The unity which underlies the physical object or system (Gebilde) is thus reduced to a rational categorization which is the framework of consciousness — a framework which is given and of which the unity of the individual consciousness is but an expression. This is the


(174) second of Herr Lasswitz's propositions, and he draws from it the solution of the problem of the relations of the unity of the object to the unity of the individual consciousness. It is really only a deduction from the first proposition. Granted that the unity of the full sensuous object is that of the individual consciousness, the categorization in terms of space, time and energy abstracted from this must fall under the same unity.

An important corollary to this, which also fills out the criticism passed upon the method of psychophysics, is to be found in the continuity of the methods of exact science even if carried up to the full psychical phenomenon.

Professor Baldwin has identified Kant's transcendental unity of consciousness with attention. If we now define attention as the domination of any one act over all tendencies to action with the organism at any one time, and define the object as a group of activities co-ordinated with reference to some particular act [2], we have a psychophysical fact which can be stated in terms of the food-process by the biologist and of the compensation of the intensities of energy by the physicist. For an object which is a co-ordinated group of activities must have developed in the process of evolution under the same law which governed the development of the whole organism.
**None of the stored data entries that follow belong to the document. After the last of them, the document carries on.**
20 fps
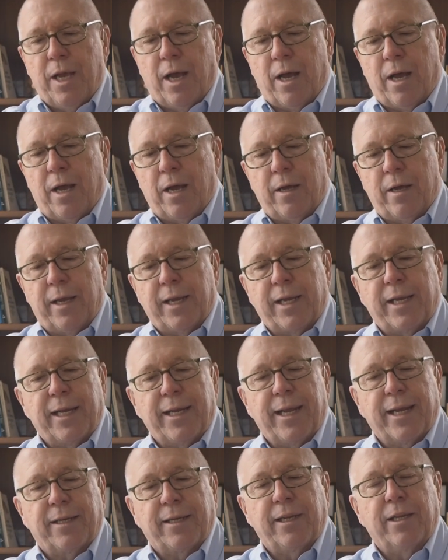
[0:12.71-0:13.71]
and
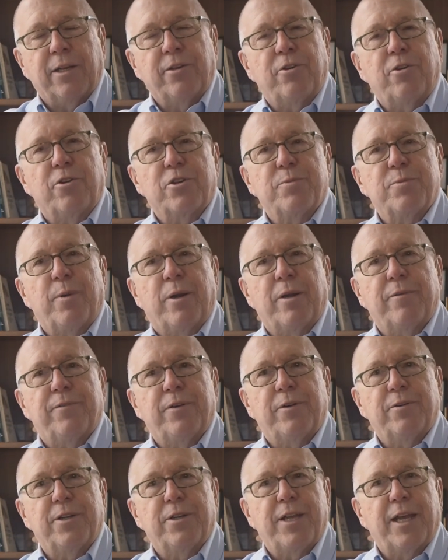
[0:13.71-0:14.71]
connecting it to your
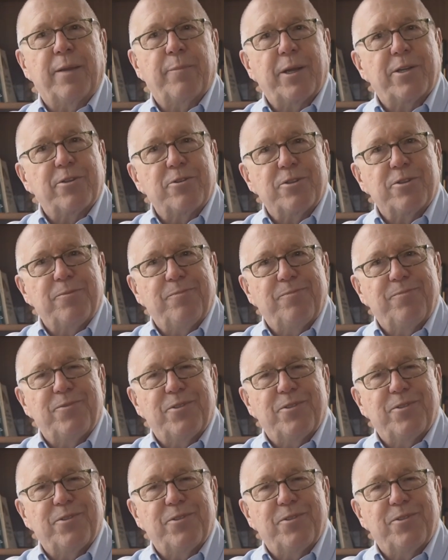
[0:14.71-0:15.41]
smartphone to take pictures.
This same process must serve as a formula for the development of the psychological object, constructed as it is out of the activities which the search for food in an increasingly complicated environment has called out.

But the more abstract laws of physics are no less applicable than those of evolution to objects so constructed. A single instance may be found in the parallel set of relations of the various energies of light, sound, etc., to that of mass; of the sense-organs of color, tone, etc., to that of touch; of the sensations of color, sound, etc., to those of contact.

These may be read into a relation between an energy acting continuously along a single line and periodical energies of radiation acting along innumerable lines. Whether these latter may be expressed in terms of vibrations of particles of a ponderable medium and so to be reduced to mass, or not, the ideal of physics will hardly be reached


(175) before they are reduced to some single form of energy. We shall have something strictly analogous to the relation between direct action and action through media. The assumption that all senses may be reduced to that of touch or contact has long been practically unquestioned. And here we have the relation between sense-organs that receive direct continuous contact and those that respond to radiating periodic stimuli, serving as before to express immediate relation and that through media; or, in other words, the relation between physiological reactions upon direct contacts and those upon medial contacts which serve to make direct contacts possible. Lastly we have the sensations of color and sound which have a character symbolical with reference to touch, and activities which they call forth mediating the more important activities which are called forth by the stimuli of contact.

If, now, the psychological object be formed out of full sensuous activities responding to stimuli which affect the different sense-organs; if these reactions take place in a system built up by action upon its environment, and if the relations of its environment to it are expressed in the fundamental laws of energy, evidently those reactions and those objects must be functions of the laws of physics. A statement of the object in terms of our activities enables us to apply the laws of the exact sciences to their development and relative values.

George H. Mead
University of Michigan.

 

Notes

  1. Natorp's Einleitung in die Psychologie, p.84.
  2. Professor James has shown that our object changes completely with the activity which it represents, that a paper which presents a surface for the pen is quite a different object from paper used for kindling a fire.